More than 250 people are being held in NT police watch houses, spilling over from overcrowded prisons unable to cope with a surge that is only expected to grow as tough new bail laws take effect this week.
Clancy Dane, the principal lawyer at Territory Criminal Lawyers, said conditions in police watch houses are “appalling”.
“Police watch houses are overcrowded, they’re oppressive, the lights stay on, the noise is constant. Prisoners complain that they don’t have privacy when they go to the toilet,” he said.
“That’s going to traumatise people … and it’s not going to make us any safer.”
The NT prison population has steadily increased since 2020, but rose sharply after the Country Liberal party was elected in August on a law and order platform and immediately moved to expand police powers.

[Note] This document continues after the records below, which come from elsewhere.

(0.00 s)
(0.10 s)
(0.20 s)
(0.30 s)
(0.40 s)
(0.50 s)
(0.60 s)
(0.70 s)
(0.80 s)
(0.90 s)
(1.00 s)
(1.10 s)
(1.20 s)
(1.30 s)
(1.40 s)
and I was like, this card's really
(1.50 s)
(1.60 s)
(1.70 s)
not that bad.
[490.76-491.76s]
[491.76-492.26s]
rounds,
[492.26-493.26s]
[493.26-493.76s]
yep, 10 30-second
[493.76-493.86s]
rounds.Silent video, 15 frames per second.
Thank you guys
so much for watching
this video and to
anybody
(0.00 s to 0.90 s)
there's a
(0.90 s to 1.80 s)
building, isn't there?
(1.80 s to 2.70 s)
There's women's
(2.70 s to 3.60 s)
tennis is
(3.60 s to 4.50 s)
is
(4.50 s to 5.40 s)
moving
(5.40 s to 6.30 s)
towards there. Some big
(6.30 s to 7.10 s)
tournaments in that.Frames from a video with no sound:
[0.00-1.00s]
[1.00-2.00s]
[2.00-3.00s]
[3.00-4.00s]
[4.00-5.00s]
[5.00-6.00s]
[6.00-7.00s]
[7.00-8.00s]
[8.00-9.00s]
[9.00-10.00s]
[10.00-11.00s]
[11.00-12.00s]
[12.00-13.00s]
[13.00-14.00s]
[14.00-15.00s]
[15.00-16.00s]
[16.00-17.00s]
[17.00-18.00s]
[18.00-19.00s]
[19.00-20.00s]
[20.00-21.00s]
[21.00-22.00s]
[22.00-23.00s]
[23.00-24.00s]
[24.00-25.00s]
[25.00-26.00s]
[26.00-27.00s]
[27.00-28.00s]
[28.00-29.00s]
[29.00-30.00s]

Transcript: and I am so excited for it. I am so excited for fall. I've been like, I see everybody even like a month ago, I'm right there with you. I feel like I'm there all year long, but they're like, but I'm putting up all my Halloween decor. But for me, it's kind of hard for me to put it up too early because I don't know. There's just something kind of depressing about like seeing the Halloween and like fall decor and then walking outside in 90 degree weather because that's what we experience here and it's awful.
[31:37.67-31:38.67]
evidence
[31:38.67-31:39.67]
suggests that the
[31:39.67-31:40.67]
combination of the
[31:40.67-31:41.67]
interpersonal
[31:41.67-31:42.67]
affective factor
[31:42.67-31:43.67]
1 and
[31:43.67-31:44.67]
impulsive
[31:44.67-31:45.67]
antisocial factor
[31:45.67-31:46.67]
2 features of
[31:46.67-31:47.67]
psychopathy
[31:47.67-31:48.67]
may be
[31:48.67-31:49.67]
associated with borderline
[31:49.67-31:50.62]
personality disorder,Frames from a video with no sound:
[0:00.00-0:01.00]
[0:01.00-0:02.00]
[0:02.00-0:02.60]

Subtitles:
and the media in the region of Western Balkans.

This week a contingent of South Australian police officers arrived in Alice Springs to maintain an increased police presence in the troubled outback town and allow NT officers to return to the Top End.
The NT’s chief minister, Lia Finocchiaro, said the figures showed her party’s “tough on crime” approach was working.
“We’re seeing more people arrested and remanded, which means safer streets,” she told reporters on Monday.
But Finocchiaro conceded the rising prisoner numbers were pushing the correctional system to “breaking point”.
“Such is the nature of the mess we have inherited,” she said. “What we have is a corrections system that can barely contend with prisoner numbers, let alone rehabilitate prisoners.”
Erina Early, the secretary of the NT United Workers Union which represents corrections officers, said extended prison lockdowns and a reduction in prisoner programs had created a volatile environment.
“This means prisoners don’t receive any stimulation. This lack of stimulation leads to boredom, mischief, discontent, potential riots, increase[d] risk of officer assaults and prisoner-on-prisoner assaults,” she said.
Work is under way to add up to 1,000 beds to the NT prison system by 2028.
A spokesperson for the NT Department of Corrections said this would address the “urgent need” for increased prison capacity.
In the interim, Finocchiaro said the NT police watch house at Palmerston, on the outskirts of Darwin, had been repurposed for NT Corrections to hold prisoners “for the foreseeable future”.
The government has also reopened the former Berrimah adult jail – most recently called the Don Dale youth detention centre – to house 200 adult male prisoners by March.
Dane said the new bail laws may see children as young as 10 locked up for minor bail breaches. He gave an example of a young client who had been at the shops with family on her birthday.
She had no transport and it took 20 minutes to walk home with her elderly relatives. When she arrived, she was arrested by waiting police as she had arrived “two or three minutes late” on her curfew condition.
“Breaching bail can be a serious offence. It can be something that shows that a person’s not respecting the conditions of their bail, which are there to make us safer, but it can also be minor, trivial, conditional breaches,” Dane said.
The criminal lawyer said the only way to address crime in the long-term is by addressing socioeconomic factors such as housing, health and education.
“Locking more people up isn’t going to make us safer and it’s nothing to be proud of.”